[Records from a collection]
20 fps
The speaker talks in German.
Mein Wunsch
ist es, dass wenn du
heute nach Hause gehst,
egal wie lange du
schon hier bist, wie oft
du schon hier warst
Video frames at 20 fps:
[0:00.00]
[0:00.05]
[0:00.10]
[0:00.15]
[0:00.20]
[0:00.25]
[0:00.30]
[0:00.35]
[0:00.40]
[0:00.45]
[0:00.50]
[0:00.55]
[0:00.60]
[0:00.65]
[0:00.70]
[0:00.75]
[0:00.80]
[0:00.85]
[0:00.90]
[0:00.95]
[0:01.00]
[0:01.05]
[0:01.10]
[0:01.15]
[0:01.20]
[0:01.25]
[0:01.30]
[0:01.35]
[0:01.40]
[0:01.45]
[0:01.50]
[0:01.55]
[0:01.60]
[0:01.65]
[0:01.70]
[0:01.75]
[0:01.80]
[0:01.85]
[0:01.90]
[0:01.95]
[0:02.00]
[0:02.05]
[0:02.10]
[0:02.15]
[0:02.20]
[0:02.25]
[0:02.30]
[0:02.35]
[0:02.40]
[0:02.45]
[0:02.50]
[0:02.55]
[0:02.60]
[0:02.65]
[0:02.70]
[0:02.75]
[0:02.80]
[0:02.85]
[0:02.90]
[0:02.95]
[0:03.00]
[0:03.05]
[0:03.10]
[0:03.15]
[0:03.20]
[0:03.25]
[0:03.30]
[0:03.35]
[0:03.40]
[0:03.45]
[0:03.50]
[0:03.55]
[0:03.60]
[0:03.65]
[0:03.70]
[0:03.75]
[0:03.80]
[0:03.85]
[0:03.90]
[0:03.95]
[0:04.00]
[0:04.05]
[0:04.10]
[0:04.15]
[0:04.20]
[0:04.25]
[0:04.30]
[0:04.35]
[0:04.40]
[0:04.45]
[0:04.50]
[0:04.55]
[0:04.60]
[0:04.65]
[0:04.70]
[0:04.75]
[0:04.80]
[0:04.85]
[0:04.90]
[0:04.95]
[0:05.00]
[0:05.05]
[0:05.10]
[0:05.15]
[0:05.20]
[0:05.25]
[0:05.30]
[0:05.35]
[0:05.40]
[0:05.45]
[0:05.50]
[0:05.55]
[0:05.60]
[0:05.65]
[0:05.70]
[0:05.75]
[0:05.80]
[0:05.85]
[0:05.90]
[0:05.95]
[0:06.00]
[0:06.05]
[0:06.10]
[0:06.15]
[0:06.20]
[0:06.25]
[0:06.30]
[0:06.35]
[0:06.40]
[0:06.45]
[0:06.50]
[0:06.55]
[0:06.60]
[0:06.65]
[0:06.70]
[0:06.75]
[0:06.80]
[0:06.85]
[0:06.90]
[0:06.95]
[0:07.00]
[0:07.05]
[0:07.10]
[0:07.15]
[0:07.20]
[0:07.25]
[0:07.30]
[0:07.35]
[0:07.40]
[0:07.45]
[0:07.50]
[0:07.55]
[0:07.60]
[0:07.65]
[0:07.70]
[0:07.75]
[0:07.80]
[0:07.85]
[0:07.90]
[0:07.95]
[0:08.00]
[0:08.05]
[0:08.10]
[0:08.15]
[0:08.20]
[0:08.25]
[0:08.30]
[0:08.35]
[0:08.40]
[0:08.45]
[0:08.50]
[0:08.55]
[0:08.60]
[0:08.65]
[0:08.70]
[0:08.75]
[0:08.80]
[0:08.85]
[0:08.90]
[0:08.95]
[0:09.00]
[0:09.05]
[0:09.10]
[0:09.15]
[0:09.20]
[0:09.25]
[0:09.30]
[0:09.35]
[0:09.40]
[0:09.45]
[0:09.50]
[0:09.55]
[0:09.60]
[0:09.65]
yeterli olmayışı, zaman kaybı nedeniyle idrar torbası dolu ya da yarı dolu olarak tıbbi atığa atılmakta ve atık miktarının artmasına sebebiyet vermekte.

TASK TO CARRY OUT: Set every record down again, exactly as given.

SOLUTION TO THE PROBLEM:
20 fps
The speaker talks in German.
Mein Wunsch
ist es, dass wenn du
heute nach Hause gehst,
egal wie lange du
schon hier bist, wie oft
du schon hier warst
Video frames at 20 fps:
[0:00.00]
[0:00.05]
[0:00.10]
[0:00.15]
[0:00.20]
[0:00.25]
[0:00.30]
[0:00.35]
[0:00.40]
[0:00.45]
[0:00.50]
[0:00.55]
[0:00.60]
[0:00.65]
[0:00.70]
[0:00.75]
[0:00.80]
[0:00.85]
[0:00.90]
[0:00.95]
[0:01.00]
[0:01.05]
[0:01.10]
[0:01.15]
[0:01.20]
[0:01.25]
[0:01.30]
[0:01.35]
[0:01.40]
[0:01.45]
[0:01.50]
[0:01.55]
[0:01.60]
[0:01.65]
[0:01.70]
[0:01.75]
[0:01.80]
[0:01.85]
[0:01.90]
[0:01.95]
[0:02.00]
[0:02.05]
[0:02.10]
[0:02.15]
[0:02.20]
[0:02.25]
[0:02.30]
[0:02.35]
[0:02.40]
[0:02.45]
[0:02.50]
[0:02.55]
[0:02.60]
[0:02.65]
[0:02.70]
[0:02.75]
[0:02.80]
[0:02.85]
[0:02.90]
[0:02.95]
[0:03.00]
[0:03.05]
[0:03.10]
[0:03.15]
[0:03.20]
[0:03.25]
[0:03.30]
[0:03.35]
[0:03.40]
[0:03.45]
[0:03.50]
[0:03.55]
[0:03.60]
[0:03.65]
[0:03.70]
[0:03.75]
[0:03.80]
[0:03.85]
[0:03.90]
[0:03.95]
[0:04.00]
[0:04.05]
[0:04.10]
[0:04.15]
[0:04.20]
[0:04.25]
[0:04.30]
[0:04.35]
[0:04.40]
[0:04.45]
[0:04.50]
[0:04.55]
[0:04.60]
[0:04.65]
[0:04.70]
[0:04.75]
[0:04.80]
[0:04.85]
[0:04.90]
[0:04.95]
[0:05.00]
[0:05.05]
[0:05.10]
[0:05.15]
[0:05.20]
[0:05.25]
[0:05.30]
[0:05.35]
[0:05.40]
[0:05.45]
[0:05.50]
[0:05.55]
[0:05.60]
[0:05.65]
[0:05.70]
[0:05.75]
[0:05.80]
[0:05.85]
[0:05.90]
[0:05.95]
[0:06.00]
[0:06.05]
[0:06.10]
[0:06.15]
[0:06.20]
[0:06.25]
[0:06.30]
[0:06.35]
[0:06.40]
[0:06.45]
[0:06.50]
[0:06.55]
[0:06.60]
[0:06.65]
[0:06.70]
[0:06.75]
[0:06.80]
[0:06.85]
[0:06.90]
[0:06.95]
[0:07.00]
[0:07.05]
[0:07.10]
[0:07.15]
[0:07.20]
[0:07.25]
[0:07.30]
[0:07.35]
[0:07.40]
[0:07.45]
[0:07.50]
[0:07.55]
[0:07.60]
[0:07.65]
[0:07.70]
[0:07.75]
[0:07.80]
[0:07.85]
[0:07.90]
[0:07.95]
[0:08.00]
[0:08.05]
[0:08.10]
[0:08.15]
[0:08.20]
[0:08.25]
[0:08.30]
[0:08.35]
[0:08.40]
[0:08.45]
[0:08.50]
[0:08.55]
[0:08.60]
[0:08.65]
[0:08.70]
[0:08.75]
[0:08.80]
[0:08.85]
[0:08.90]
[0:08.95]
[0:09.00]
[0:09.05]
[0:09.10]
[0:09.15]
[0:09.20]
[0:09.25]
[0:09.30]
[0:09.35]
[0:09.40]
[0:09.45]
[0:09.50]
[0:09.55]
[0:09.60]
[0:09.65]
yeterli olmayışı, zaman kaybı nedeniyle idrar torbası dolu ya da yarı dolu olarak tıbbi atığa atılmakta ve atık miktarının artmasına sebebiyet vermekte.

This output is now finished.